Waving her arms, she investigated the space around her. There was nothing above her or on either side, so she slid down the slope, pausing here and there to feel her unseen surroundings, until the sand grew shallow and ended on a solid surface. It was stone…
stones
… set together. A floor! She planted her feet against it and stood up slowly, feeling above her head and finding no barrier.

To her right she discovered upright stonework… set with mortar. A
wall
. Reassured by the prospect of being in something man-made, she felt her way along with both hands and feet. If it was a wall, it had to lead somewhere.

She had the sense that the floor sloped downward and the sound of her movement began to echo around her, as if the size of the space was increasing. From a distance she heard a sound like a trickle.

Water
. Alarm filled her. Was she in a well? Had fate thrown her down a well after all, as punishment for—

"For God's sake, Abigail, get a grip," she said shakily, and was buoyed momentarily by the sound of her own voice.

Then the passage dropped out from under her and she tumbled and fell, smacking into stony edges and she careened arse-over-elbows into darkness.
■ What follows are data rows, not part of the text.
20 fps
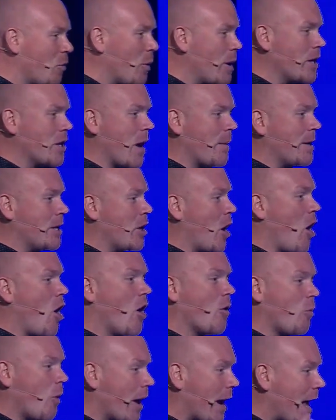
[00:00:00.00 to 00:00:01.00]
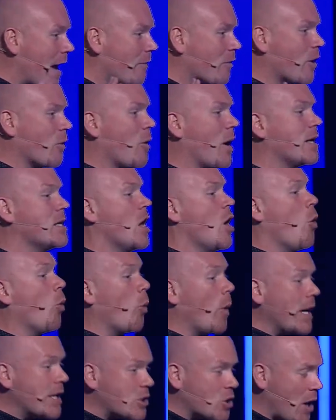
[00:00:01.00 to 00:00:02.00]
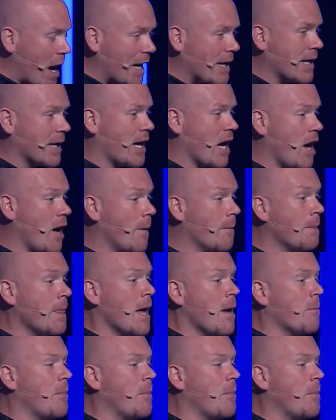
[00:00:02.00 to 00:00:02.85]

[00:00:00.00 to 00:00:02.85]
We, I mean, y'all, whatever it was, we tried to come.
When she stopped, she groaned and sat up. The sound of water was significantly louder—closer—almost at hand.

She blinked repeatedly, and the darkness lightened and surfaces became visible. A block wall on four sides—a passage! And she was sitting at the bottom of some steps. Pushing to her feet again, she ignored her screaming knees and hips and the burning in her shoulder to explore further.

The passage ended in a large underground chamber filled with water. A pool at least fifty feet across and a hundred feet long was bordered by paved walkways and, at one end, water seemed to be squeezed from pure rock and tumbled down a stone face into the pool. The light came from the openings of several other passages apparently leading into the pool chamber.

A man-made pool, below ground, in the middle of the desert!

She rushed forward and dropped onto her stomach at the edge of the water, plunging her cupped hands into it and drinking greedily. It tasted sweet and she began to laugh and splash the water into a wild, impromptu fountain that expressed her relief at being alive.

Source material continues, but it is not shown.